Around midday, the first howl reached them—thin and apart, not the careless cry of wild beasts but a tone threaded with purpose. They exchanged a look that needed no words.

Wuji grabbed his jacket and went into the woods, down a path his father had walked that morning, following the small signs Renwu left—boot marks, a snapped twig, a hat pushed onto a rock. The river ran quick with melted run-off and the pale sun hit its skin and made it look like moving metal. Near a fallen trap, he found Renwu crouched, hands on knees, face pale but alive. He looked up when he heard Wuji's breath.

"Go home," Renwu said sharply.
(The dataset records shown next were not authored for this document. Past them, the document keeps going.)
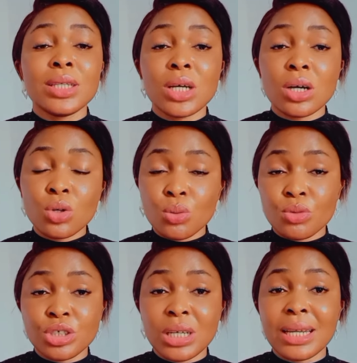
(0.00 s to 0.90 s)

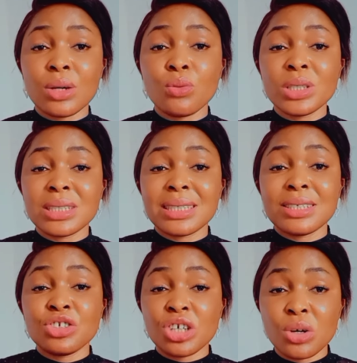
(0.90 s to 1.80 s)
non-comedogenic, which is
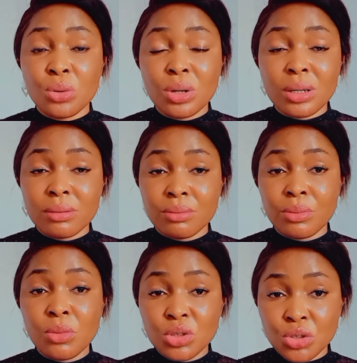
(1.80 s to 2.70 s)
a gel
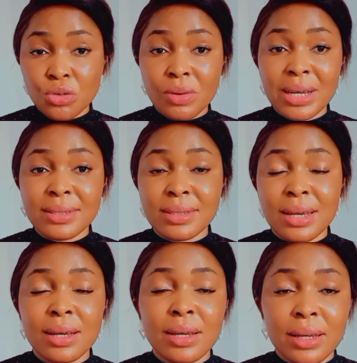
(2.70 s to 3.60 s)

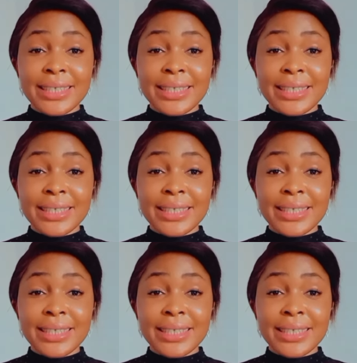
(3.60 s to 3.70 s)
moisturizer.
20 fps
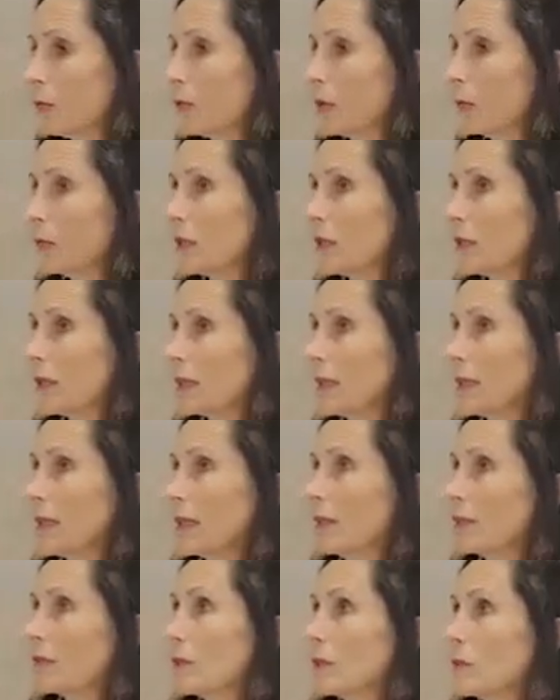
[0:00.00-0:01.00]
women can
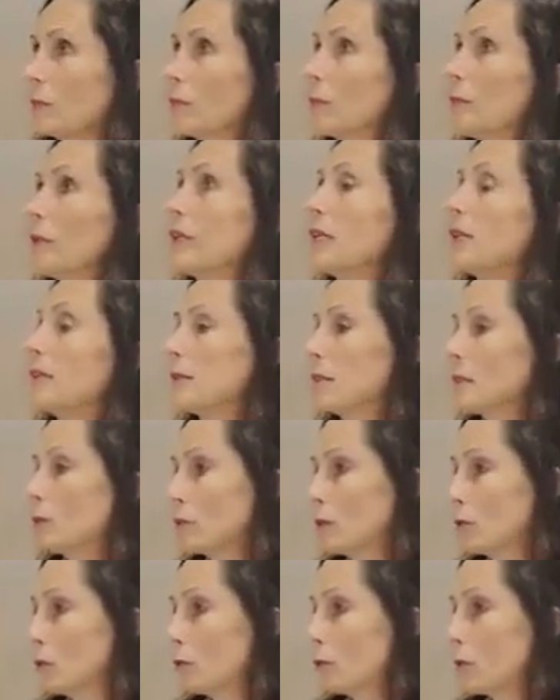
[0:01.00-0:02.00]
have an
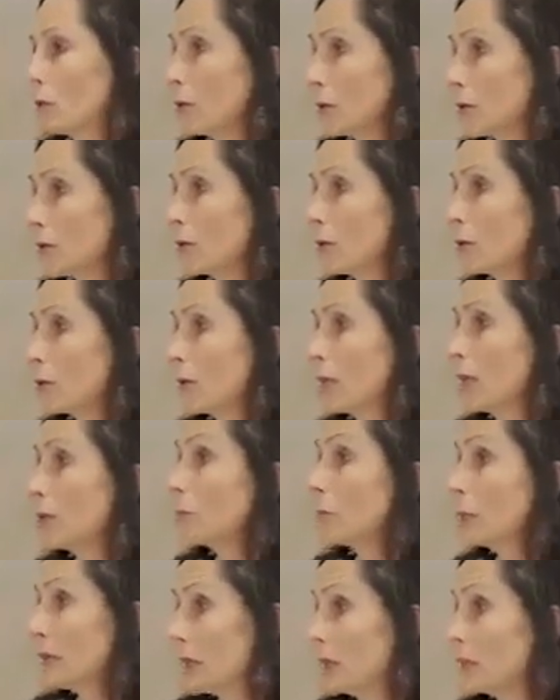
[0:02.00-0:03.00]
amazing role also
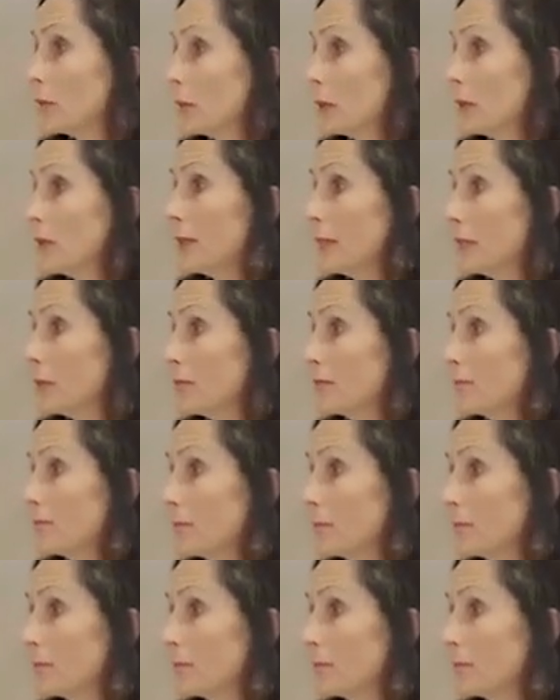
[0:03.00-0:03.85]
in peace building.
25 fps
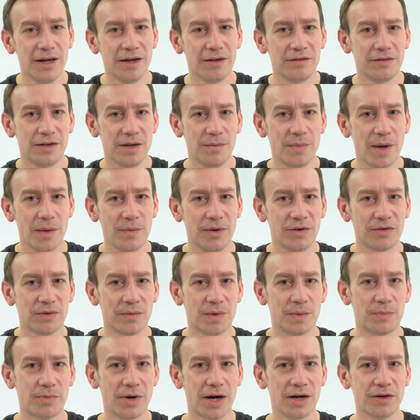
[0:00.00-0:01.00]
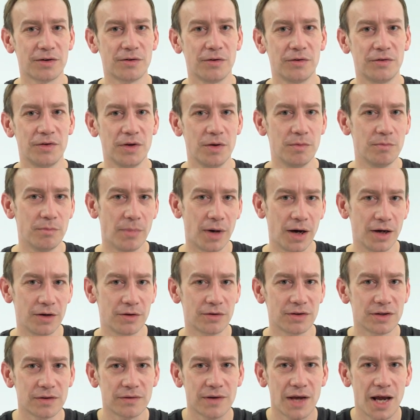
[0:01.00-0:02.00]
see maybe some of the practicals that you might
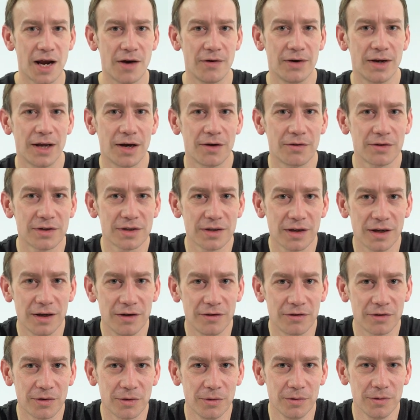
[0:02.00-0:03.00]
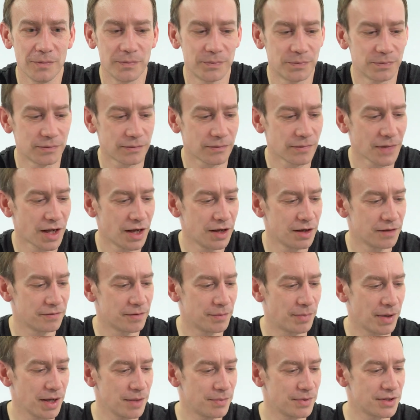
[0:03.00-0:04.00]
not have carried out in school.
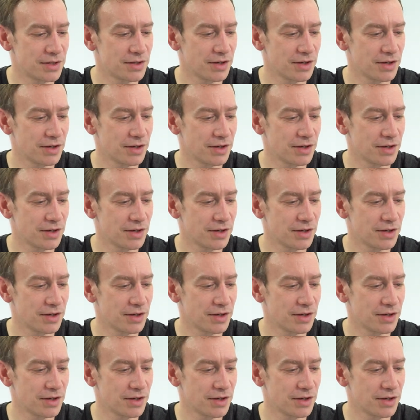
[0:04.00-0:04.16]
For paper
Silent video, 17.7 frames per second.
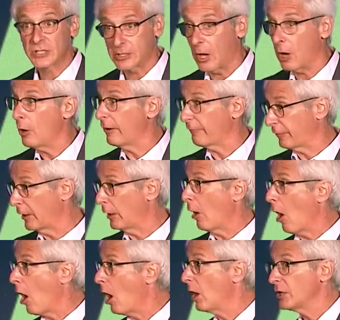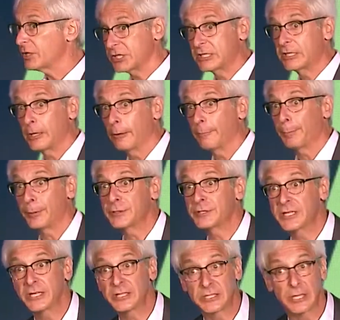though, if there are still
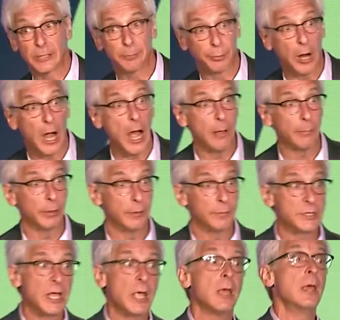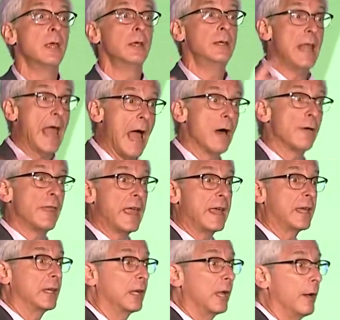persistent problems, now they
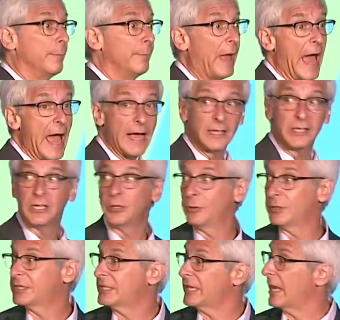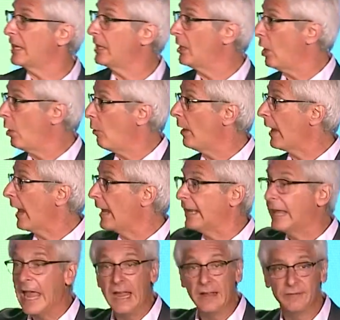can come back to you and say, you know what, I
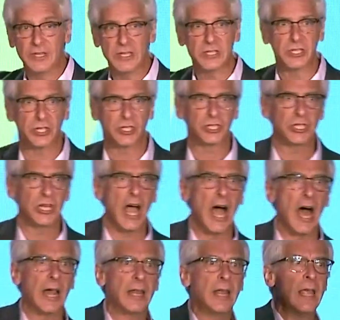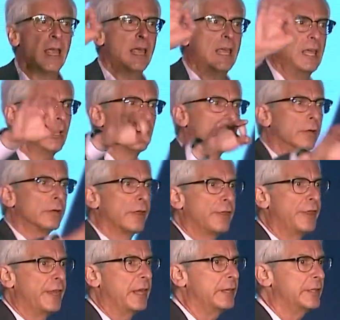gave this a shot. Here are the
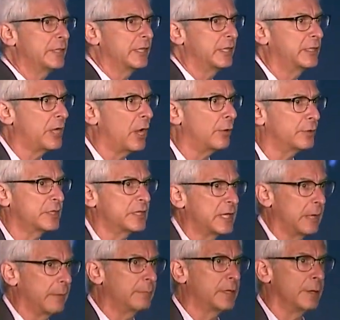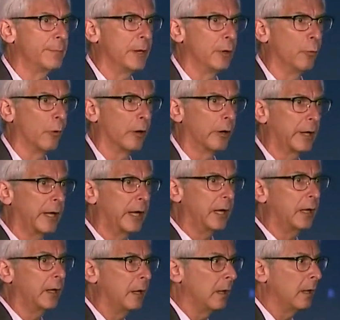things that don't seem to be
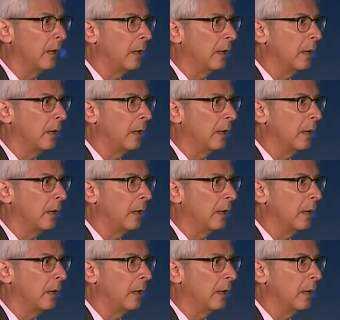working.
His voice had the brittle edge of a man who had been close to something old. "Don't—" He shut his mouth and stood. "It was close. I felt watched. I left the traps tangled because I thought to lure them. Let's leave it at that."

They walked back in silence, heavy boots folding the path. That night they locked doors and drew curtains. Meilin slept between parents in the old way, and something of the household's ordinary rhythm returned. They ate without speaking much. The stew grew cold and then vanished. Renwu kept his lantern close.

When the wind picked up and threaded teeth through the eaves, a sound threaded through the home—a low, distant vibration that set teeth on edge. Wuji pressed his palms to his knees and told himself he could not be the child who would lose everything; he would be the son who answered.

Later, when the house finally hushed and the moon hung like a thin coin, Wuji stood by the window and whispered, as if the words could be a warning or a weapon, "They're coming."

It was not bravado. It was not a child's story. It was not superstition anyone in the family would laugh away. It was a simple, cold truth that made the house feel suddenly too small.

Outside, beyond the glass, the trees listened.